## THE PROBLEM
Apart from the images, output the data below exactly.

## SOURCE RECORDS

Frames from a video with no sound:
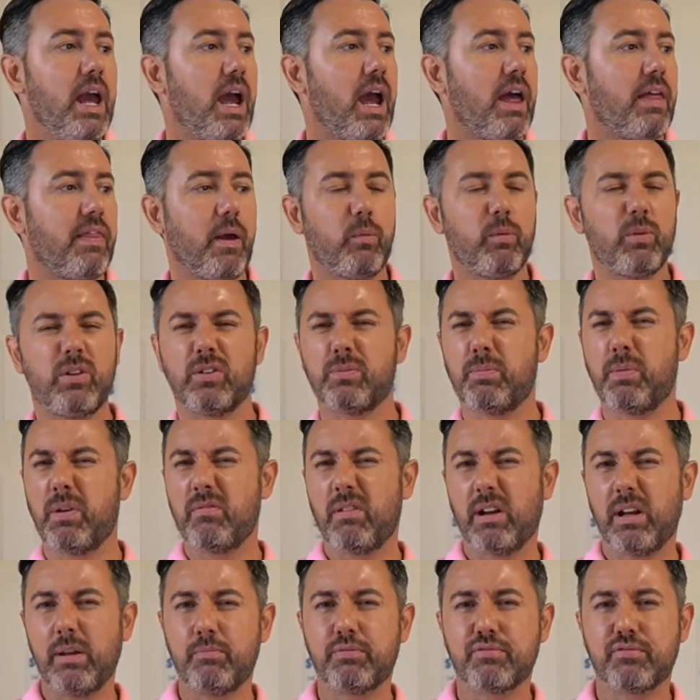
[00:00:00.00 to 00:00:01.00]
and that would just be
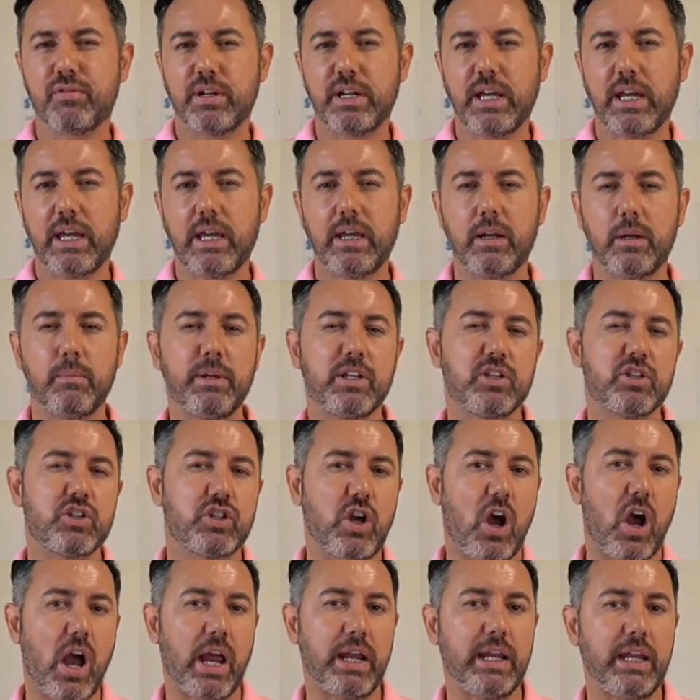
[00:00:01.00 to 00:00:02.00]
really pretty and a bit
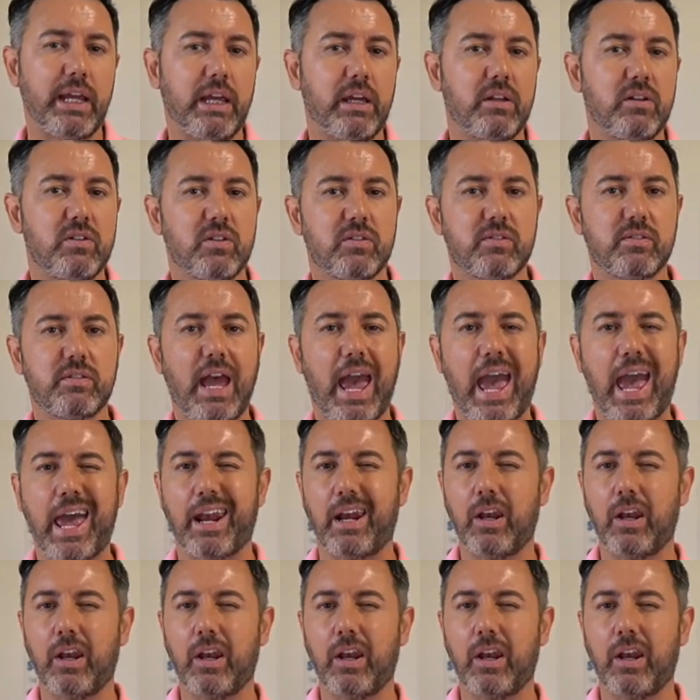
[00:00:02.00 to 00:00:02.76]
shiny and just add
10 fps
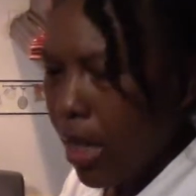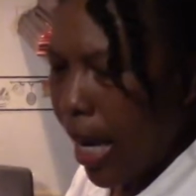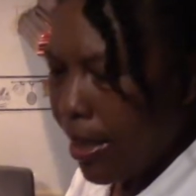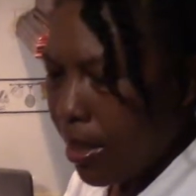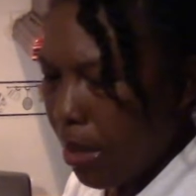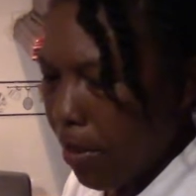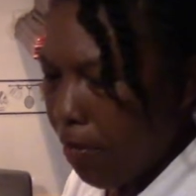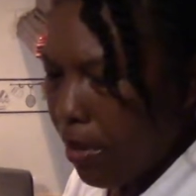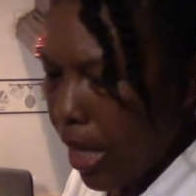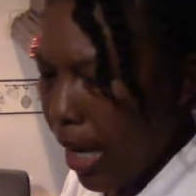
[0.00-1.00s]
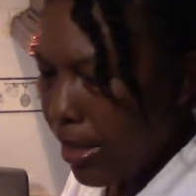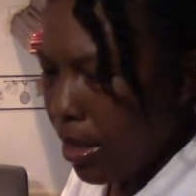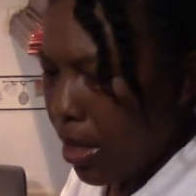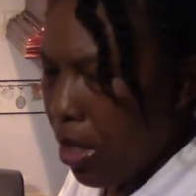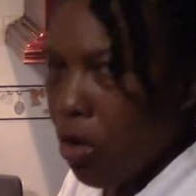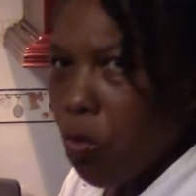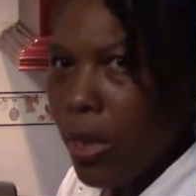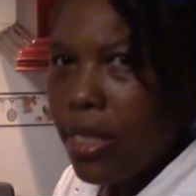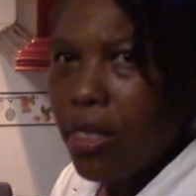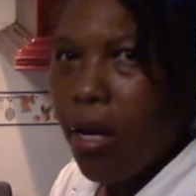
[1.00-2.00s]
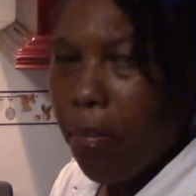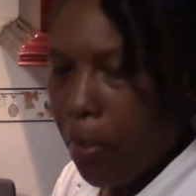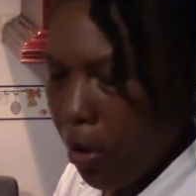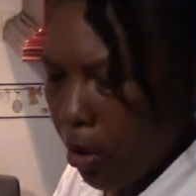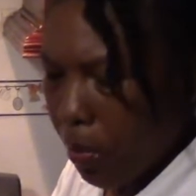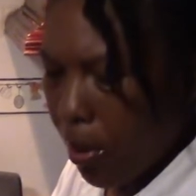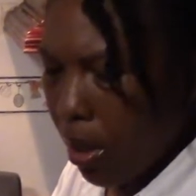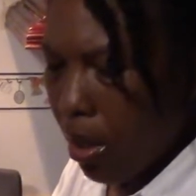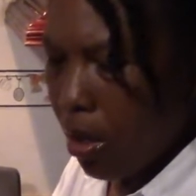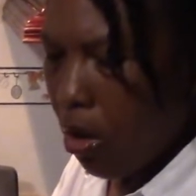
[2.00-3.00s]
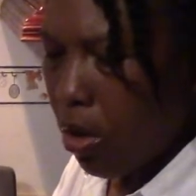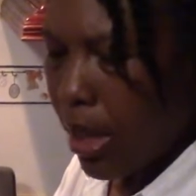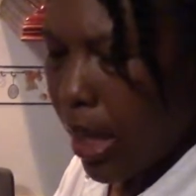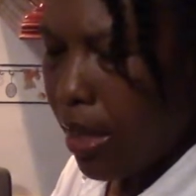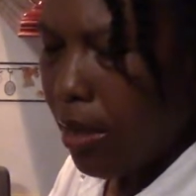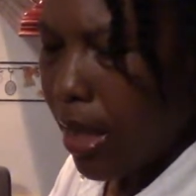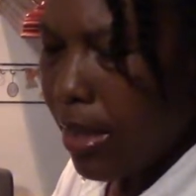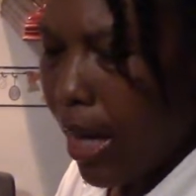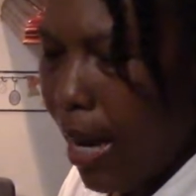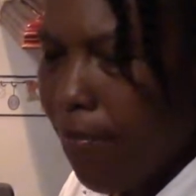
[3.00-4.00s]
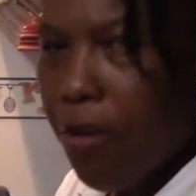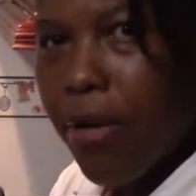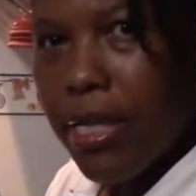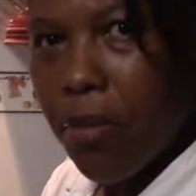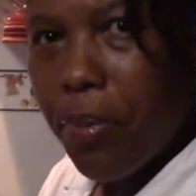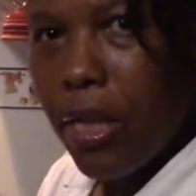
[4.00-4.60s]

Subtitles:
add some of that with some purple onion, that I have a recipe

## TASK RESULT
Frames from a video with no sound:
[00:00:00.00 to 00:00:01.00]
and that would just be
[00:00:01.00 to 00:00:02.00]
really pretty and a bit
[00:00:02.00 to 00:00:02.76]
shiny and just add
10 fps
[0.00-1.00s]
[1.00-2.00s]
[2.00-3.00s]
[3.00-4.00s]
[4.00-4.60s]

Subtitles:
add some of that with some purple onion, that I have a recipe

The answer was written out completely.